Playing on Hard
Hillel on Tests

First read Hillel’s Some tests are stronger than others:

An integration test crossing modules A and B will imply some unit tests in A and some unit tests on B. If an integration test can decompose into a set of unit tests, it must be stronger than any individual test in that set. Similarly, an end to end test can be decomposed into integration tests.

And also:

If you already know there’s an error, a weaker test can be more useful than a stronger test, because it localizes where the bug is more. If you’re trying to determine correctness, though, stronger tests are better.

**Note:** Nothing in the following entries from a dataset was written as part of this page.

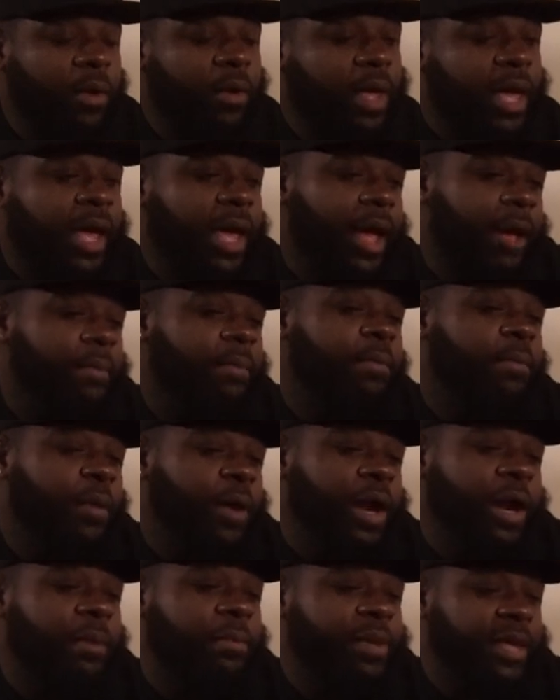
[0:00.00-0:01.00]
Okay, I'm,
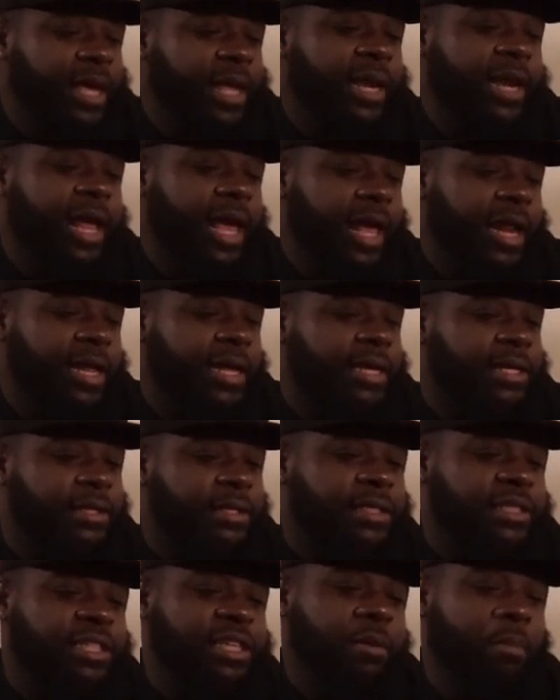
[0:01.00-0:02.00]
what I'm getting at
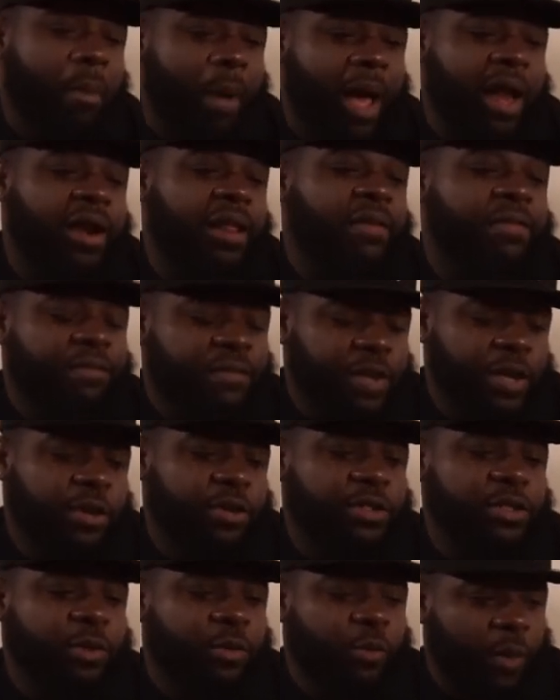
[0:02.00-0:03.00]
is she probably
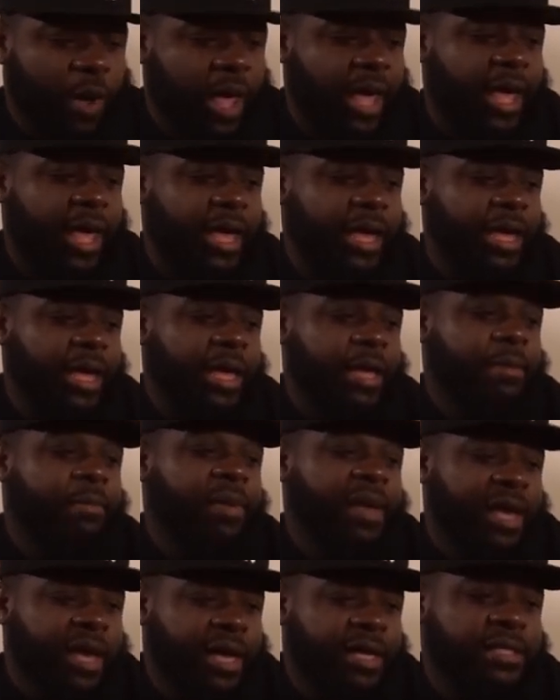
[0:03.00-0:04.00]
feels away
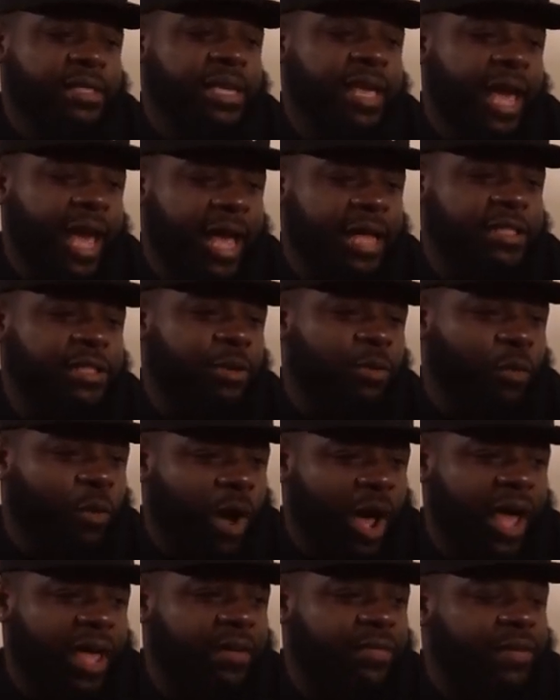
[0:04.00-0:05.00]
because he has a
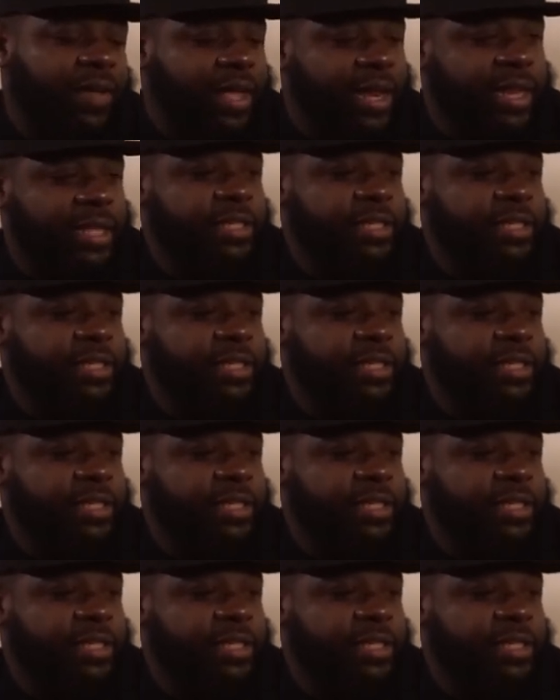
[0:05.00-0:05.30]
wife and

I’m going to quickly detail my intuitions/convictions here:

  • E2E:

    • Most useful in proving the overall and current correctness of the system. They cannot prove full correctness of the individual components (because they are layered behind other components and each layer diminishes the freedom of inputs into the next layer) which is especially important for security.
    • Very late in the development cycle and often very slow and cumbersome, often flaky.
    • Often offer little detail on what went wrong. The issues are usually obfuscated by all the layers and the UX needs.
  • Integration:

    • Most useful to test the correctness at boundaries, including security. Any internal component may become external component at any time either intentionally or through errors. Hence all components must enforce the correctness of their inputs on their boundaries.
    • Earlier in the development process and faster than E2E, they are the 2nd layer of testing, only run after the unit tests have passed and the changes have been committed. But on larger systems still too slow to be preformed within the innermost development loop.
    • Offer lot of detail on the boundaries but often little on the inside.
  • Unit tests:

    • Most useful to proving behavior and testing the boundaries of individual “units” whatever that may mean.
    • They are part of the innermost development feedback loop and thus accelerate the development the most. The best way to fix anything is to be able to write a test for it and fix the test (this is not TDD which I don’t find at all useful for application vs library development)
    • They offer the most detail but are often too “unitized” when used in application (vs library) development. My rule of thumb is to only ever mock non-deterministic behaviors and prefer to test set of such units (sub-components?) rather than single unit in isolation. This matches Hillel’s “mock-removal” example - anything that is proved without mock is necessarily stronger than something proved with a mock.

Last modified on 2023-06-19